DALLAS - The Texas Transportation Commission has a new lease on life and $2 billion more in bonding capacity available after a two-day special legislative session that ended Thursday, but some funding methods remain in limbo.
Lawmakers last week refused to authorize new private-public toll concessions and rejected a revolving fund of bond proceeds that could have been used for tollways. But they did reauthorize several state agencies that were set to be shut down under the state's sunset provisions.
Sen. John Carona, R-Dallas, dropped the toll road bill after learning that regional toll authorities saw no need for the so-called comprehensive development agreements. With the recession lowering revenues for tollways, private developers are less eager to enter into the agreements than they were a few years ago.
Carona, chairman of the Senate Transportation and Homeland Security Committee, has brokered deals in previous sessions on difficult transportation issues but could not develop a comprehensive bill in the regular session that ended June 1.
Lieut. Gov. David Dewhurst, who chairs the Senate, noted that the upper chamber "determined no legislative action is necessary in this session" on authorizing comprehensive development agreements.
Gov. Rick Perry's call for the special session last month included creation of a revolving fund made up of proceeds from the $2 billion of Proposition 12 bonds that the special session authorized.
However, lawmakers feared that the revolving fund would be used for toll projects, so the bond funds were channeled to a more controlled account. An amendment to the funding measure bans the conversion of free roads to tollways.
Although Perry said he was pleased with the session's outcome, he added: "I had hoped to reduce uncertainty regarding several major transportation projects across the state by extending the comprehensive development agreement authority for local and state transportation agencies."
Up to $5 billion of Proposition 12 bonds were approved by voters in 2007 but needed legislative authority before they can be issued. Lawmakers approved issuing $2 billion of the general obligation bonds.

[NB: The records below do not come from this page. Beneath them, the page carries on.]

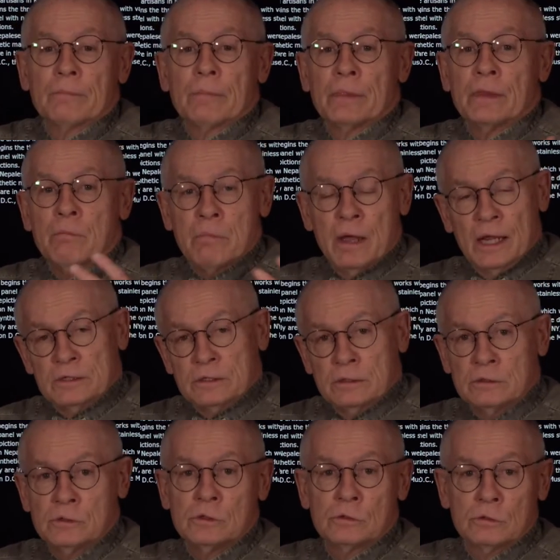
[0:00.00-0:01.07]
The Met
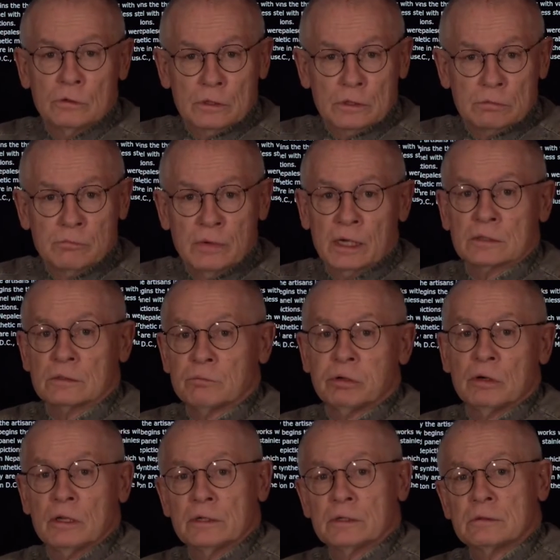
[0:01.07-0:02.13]
in New York,
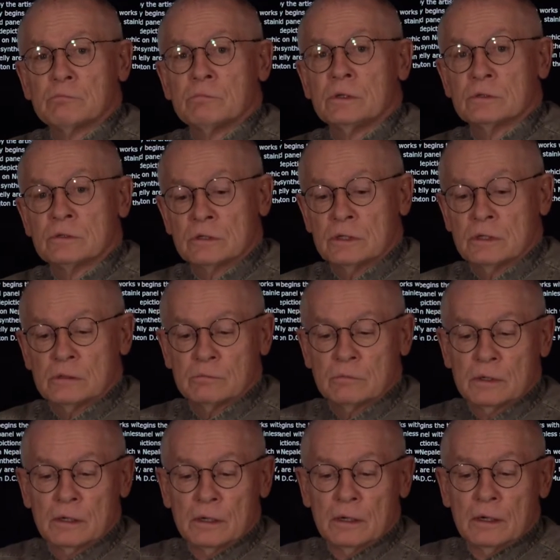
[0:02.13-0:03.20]
Metropolitan
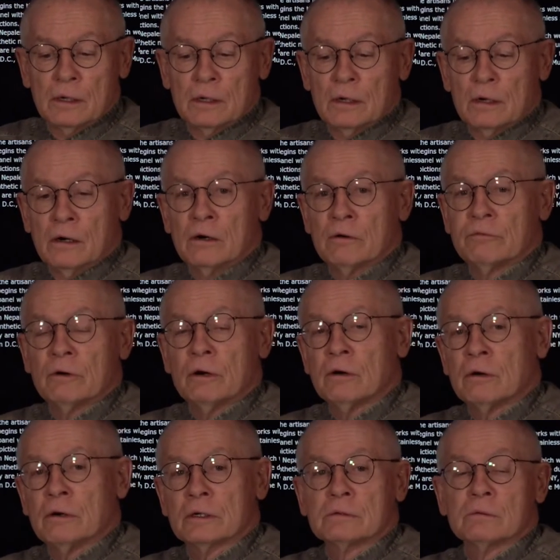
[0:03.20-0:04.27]
Museum of
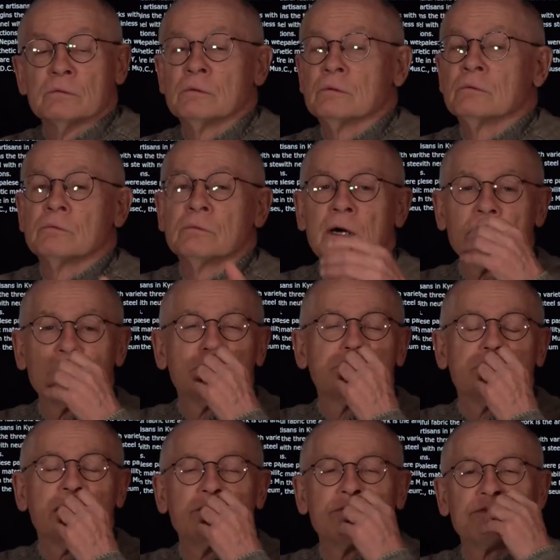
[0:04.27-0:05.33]
Art, one of
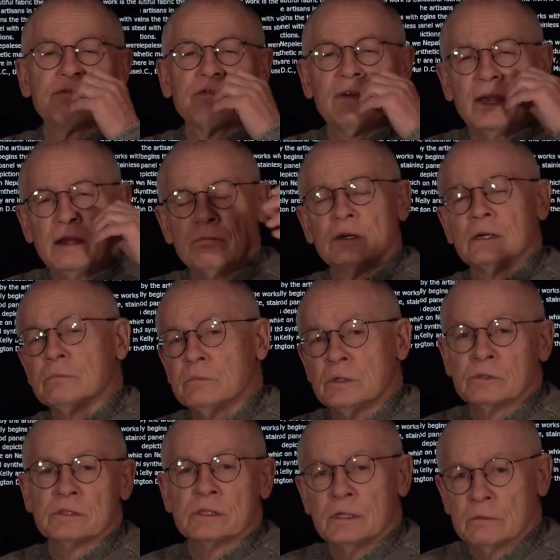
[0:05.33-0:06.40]
my favorite
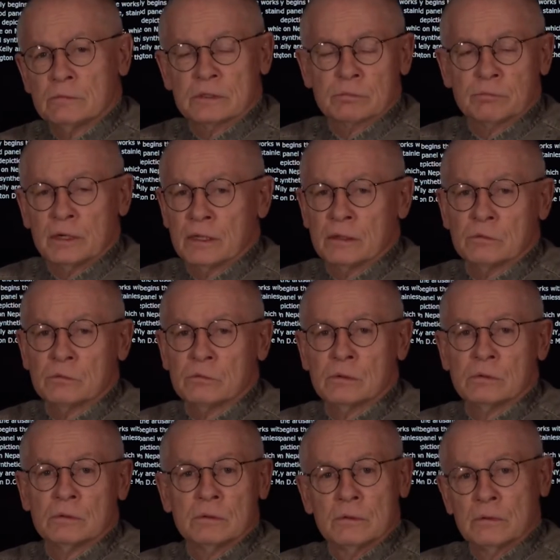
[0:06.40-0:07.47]
museums, by the
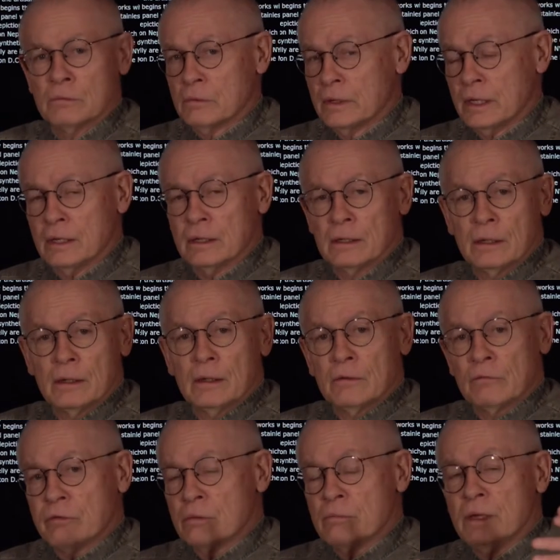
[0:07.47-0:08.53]
way,
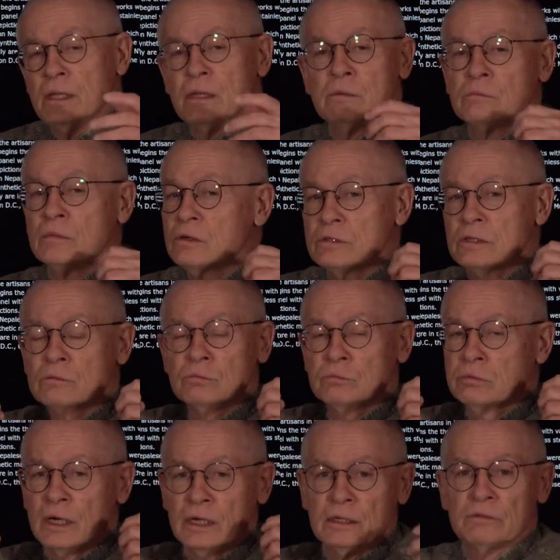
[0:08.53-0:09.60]
for me the most
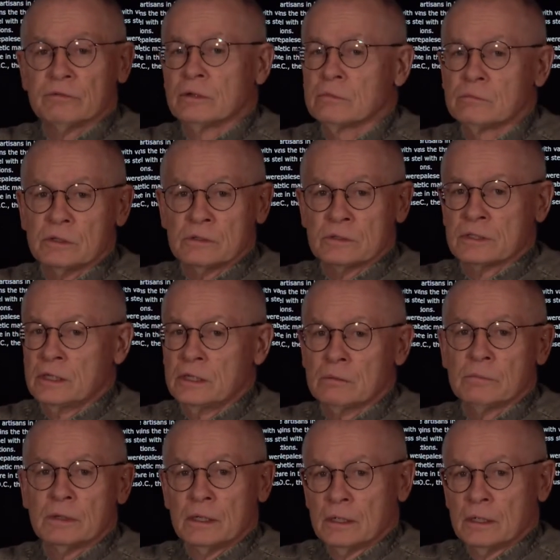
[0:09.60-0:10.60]
wonderful museum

The bonds will be issued in the name of the TTC on behalf of Texas Department of Transportation, but no schedule of issuance has been set.
"We'll issue as needed," said TxDOT spokesman Chris Lippincott.
One of the most critical of the three agenda items was the reauthorization of five state agencies, including TxDOT, that were scheduled to go out of business in 2010. Under the sunset law, TxDOT and its supervisory board, the TTC, were to close unless the Legislature agreed to keep them open.
The other agencies authorized for another two years were the Department of Insurance, the Office of Public Insurance Counsel, the Racing Commission, and the State Affordable Housing Corp.
Meanwhile, local government officials in North Texas said they were already preparing to reintroduce their proposed local option transportation tax that died in the regular session and was not reconsidered in the special session.
The local option tax, backed by Carona, is designed to circumvent lawmakers' opposition to increasing the fuel tax statewide. The state fuel tax has not been raised since 1991 as construction needs have risen sharply. Revenue from the fuel tax has also fallen as drivers use more fuel-efficient vehicles and drive less in the current economy.